(Records from a dataset)
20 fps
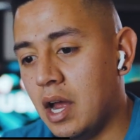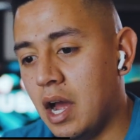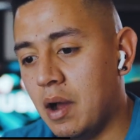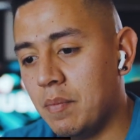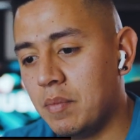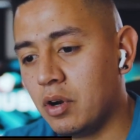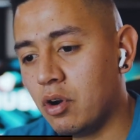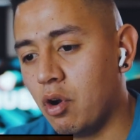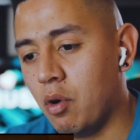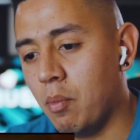
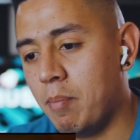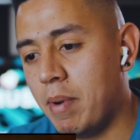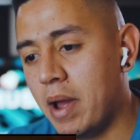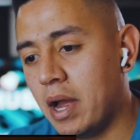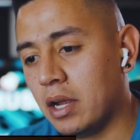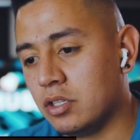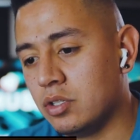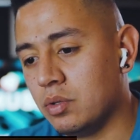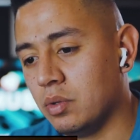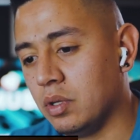I'm gonna go
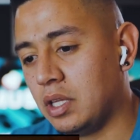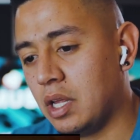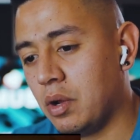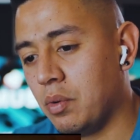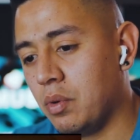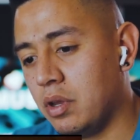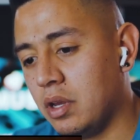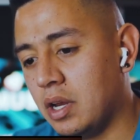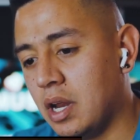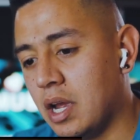back to it,
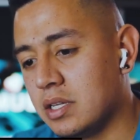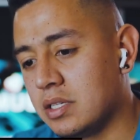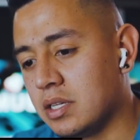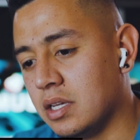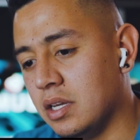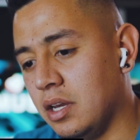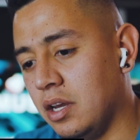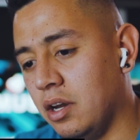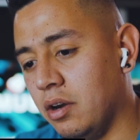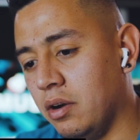that way you guys
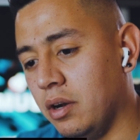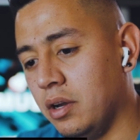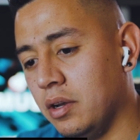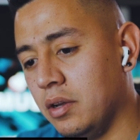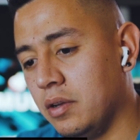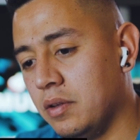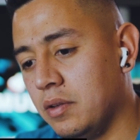can hear it.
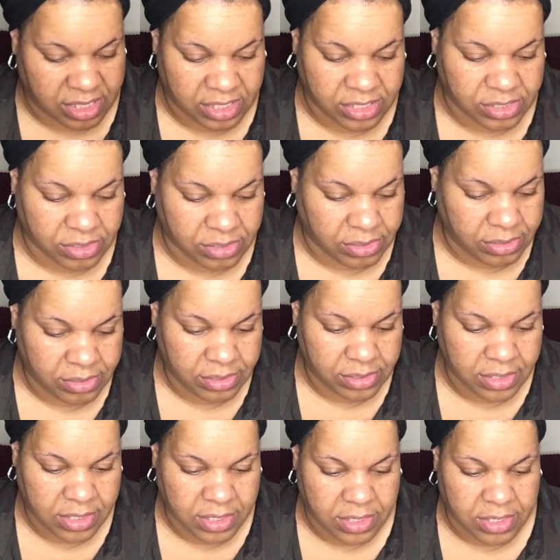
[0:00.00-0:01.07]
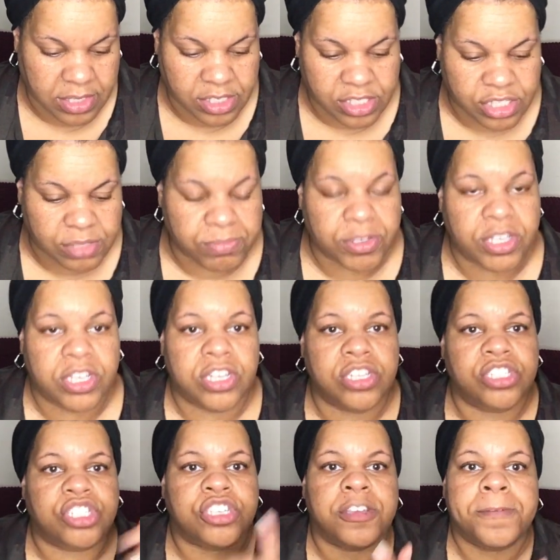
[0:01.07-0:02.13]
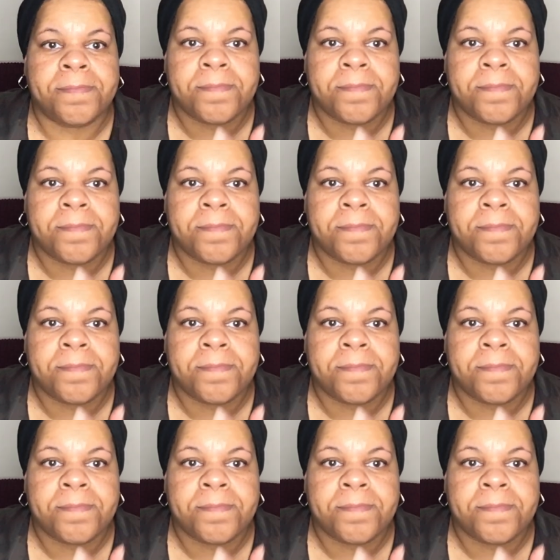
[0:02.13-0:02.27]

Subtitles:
little smudge,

• **To do**
Print the records word for word and exclude any picture they hold.

• **Result**
20 fps
I'm gonna go
back to it,
that way you guys
can hear it.
[0:00.00-0:01.07]
[0:01.07-0:02.13]
[0:02.13-0:02.27]

Subtitles:
little smudge,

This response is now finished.